The world consumes as much as 100 million barrels of oil each day and that demand continues to increase. Oil fuels a global economy, but burning it for energy also drives anthropogenic global warming (AGW). The world is on an unsustainable path. During 2019 the social debate on oil and other fossil fuels has accelerated. On one side are those that are demanding stringent action against oil companies including divestment and prosecution to radically reduce fossil fuel production. At the other extreme are oil industry advocates, particularly in North America, peddling various forms of denial that AGW is a risk that needs any attention.
As an energy transition eclectic my bias is to the middle ground where the complexity of the challenge is met: how do we energize our economy, deal with energy poverty and reduce GHG emissions to levels commensurate with 2ºC or less warming trajectory? As we enter a new decade - the “climate decade” - how do we accelerate our actions in meeting this challenge?
In this post, I share some observations and thoughts about oil and conclude with some recommendations to various stakeholders.
Demand
Figure 1 illustrates a number of scenarios for oil demand for the next two decades. Some profiles, like the IEA’s Current Policies projection, see oil demand only increasing by 25% or more in the period. These profiles are commensurate with elevated risk of climate change impact from a much hotter world than today. However, even the projection of reducing oil demand, the IEA’s Sustainable Development path, still holds that oil demand will be above 75 million barrels per day in 2040. The Sustainable Development scenario is consistent with less than 2ºC warming but projects an oil consumption during the next two decades of over 280 billion barrels.
Oil demand is dominated by its use as a fuel in transportation which drives a global economy and provides mobility for people in developed countries and increasingly in developing countries. Figure 2 illustrates the projections of emissions from transport in the IEA’s Sustainable Development Scenario. Much of the opportunity to reduce emissions in this way lies with consumer choices including mode of transport, choice of cars for personal travel, and preference for products from across the world. For developed countries like the United States, this cultural challenge was exemplified by some of the discussion of my #greatamericanevroadtrip posts on LinkedIn last September. Technology is quickly providing solutions to these problems, such as electrification and use of hydrogen, but meeting this challenge of drastically reducing oil demand lies with consumers and policy-makers who influence consumer habits.
There is also an important linkage between oil and other fossil fuels to renewable and other lower carbon energy sources. For example, coal, in the manufacture of steel, and oil in the manufacture of plastic and related products, is still currently requisite for the manufacture of wind turbines and other machines for renewable energy. For example, oil is required for heavy transport of turbine components. The foams, resins and polymers used to construct the blades of a 5 mW turbine require about 1300 barrels of oil to be made. With current manufacturing and transport technologies we need fossils fuels to effect the transition away to low carbon fuels.

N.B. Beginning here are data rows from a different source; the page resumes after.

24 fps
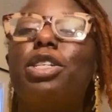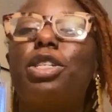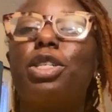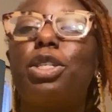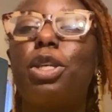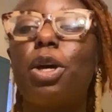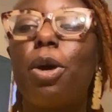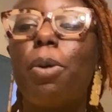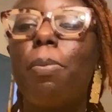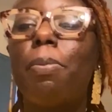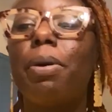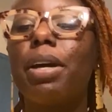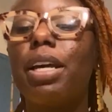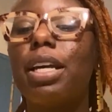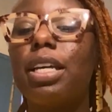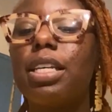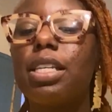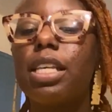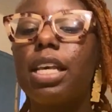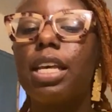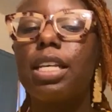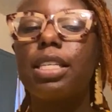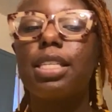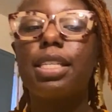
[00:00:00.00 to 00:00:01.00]
So, but
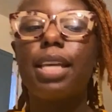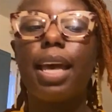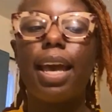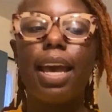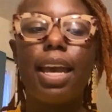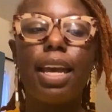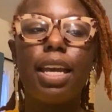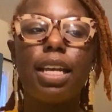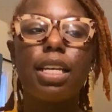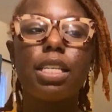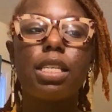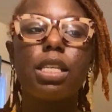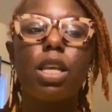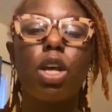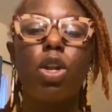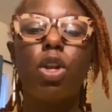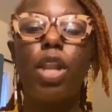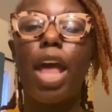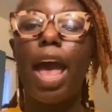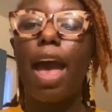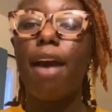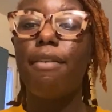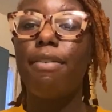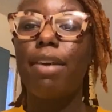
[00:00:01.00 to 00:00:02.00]
it takes
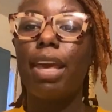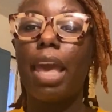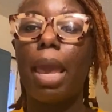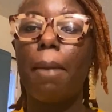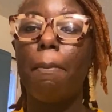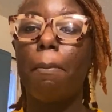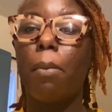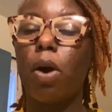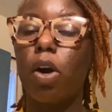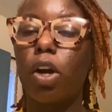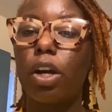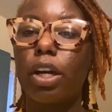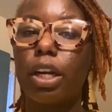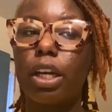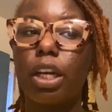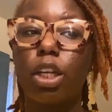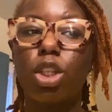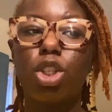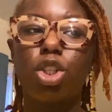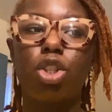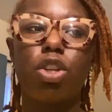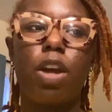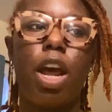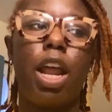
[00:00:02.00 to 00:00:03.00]
having a
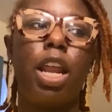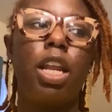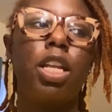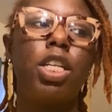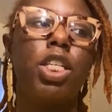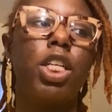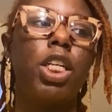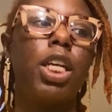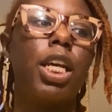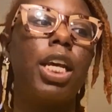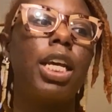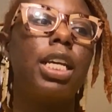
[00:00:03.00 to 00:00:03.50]
marketing strategy.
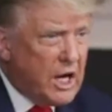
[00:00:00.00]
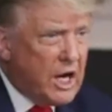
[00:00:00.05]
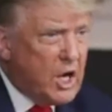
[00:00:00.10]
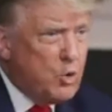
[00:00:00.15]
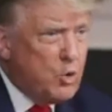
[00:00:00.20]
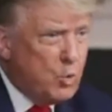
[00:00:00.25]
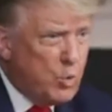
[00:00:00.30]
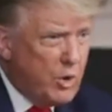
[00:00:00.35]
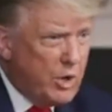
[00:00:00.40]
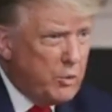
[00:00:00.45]

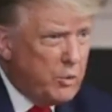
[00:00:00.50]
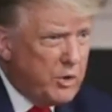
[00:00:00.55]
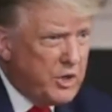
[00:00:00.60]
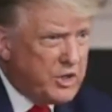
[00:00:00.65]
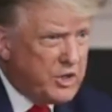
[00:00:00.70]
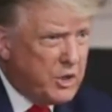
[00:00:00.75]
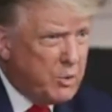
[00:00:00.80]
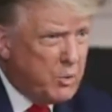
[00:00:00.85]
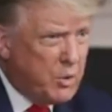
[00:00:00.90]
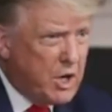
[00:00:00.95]
and when we
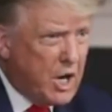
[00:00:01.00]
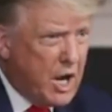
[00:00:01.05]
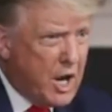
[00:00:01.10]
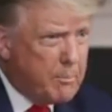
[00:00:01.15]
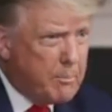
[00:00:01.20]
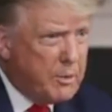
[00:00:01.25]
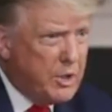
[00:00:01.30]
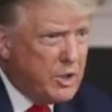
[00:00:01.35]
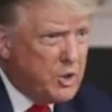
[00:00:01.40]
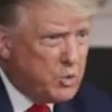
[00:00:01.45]
see what
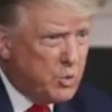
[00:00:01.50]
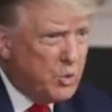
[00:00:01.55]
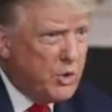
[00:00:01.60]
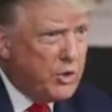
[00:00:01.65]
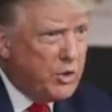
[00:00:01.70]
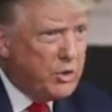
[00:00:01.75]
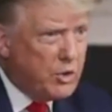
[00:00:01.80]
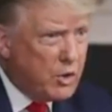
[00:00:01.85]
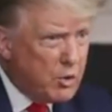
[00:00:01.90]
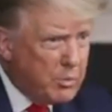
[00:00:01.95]
happens
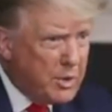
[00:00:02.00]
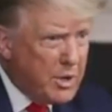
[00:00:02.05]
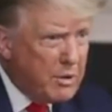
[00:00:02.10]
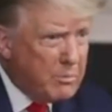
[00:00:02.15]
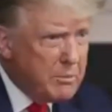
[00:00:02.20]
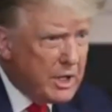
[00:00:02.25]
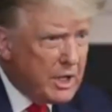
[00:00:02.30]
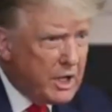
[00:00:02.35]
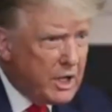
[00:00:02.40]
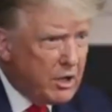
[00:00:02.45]
with
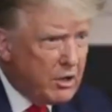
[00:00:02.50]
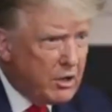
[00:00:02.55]
Obamacare.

This point about oil required for the manufacture of wind turbine blades also underscores the final future of oil - as a feedstock for materials that underpin the manufacturing of necessary and more luxurious goods we use. Think for example plastics and polymers used in medical applications. About one fifth of today’s oil demand is used in manufacturing materials and hence products. While we can do a much better job of making more many products more durable and/or easier to recycle, and we can manage waste so much better, oil will remain a much needed manufacturing feedstock.
Supply and Cost of Supply
Perspectives on the notion of “peak oil” (supply) have varied and changed for decades and recently the same discussion has been similarly diverse. Richard Lyon, a fellow BP alumni, has recently written a thought-provoking series of essays on oil demand and resource availability. He concludes that the supply of oil to fuel the transition to a largely renewables energy future is not sufficiently durable, particularly in the context of our debt-ridden global economy. Another view from a current BP employee, their chief economist Spencer Dale, is that there is plenty of oil reserves and resources available to meet demand (Figure 1). Nevertheless, meeting that demand requires new investment in oil exploration and for sure development. Figure 1 illustrates how the supply-demand gap quickly widens in the case of no further investment from today allow a 3% decline to reduce supply unchecked. There is further complexity in the rising cost of supply of oil. While technological and efficiency improvements continue to make a big difference, breakevens for oil are significantly higher than when I started my energy career 30 years ago, even allowing for inflation. This reflects the increasing difficultly (= energy required) in extracting the remaining oil - exemplified by low permeability unconventional resources such as shale oil.
There are further influences on overall cost of supply that are worth noting. Firstly, Middle Eastern oil producers typically require a much higher price for their oil than basic cost of supply. This is because their economies are built on oil so that social and infrastructure improvement and their own energy diversification requires more income from their singular product. For example, Saudi Arabia needs an oil price of more than $60/bo for their production to fund social costs; it costs around $10/bo to produce. Nor is the North American shale “phenomenon” likely to be a durable low-cost alternative for the world. US oil even after a decade of amazing growth, is still only 16% of world supply. There are technical problems emerging from over-drilling of shale that are leading to faster base declines. Further the US shale industry has funded its recent growth with 100s billions of dollars of debt contributing to businesses with poor returns and fragile economics. In terms of business breakeven as opposed to well breakeven, more than 60% of Permian production needs oil prices north of $60/bo (Brent) for companies to return a profit. Thus although Figure 3 suggests that there is a now of about 1 trillion barrels of resources that can be delivered to market at less than $40/bo, the reality is that those producers need $20/bo more to cover their total costs.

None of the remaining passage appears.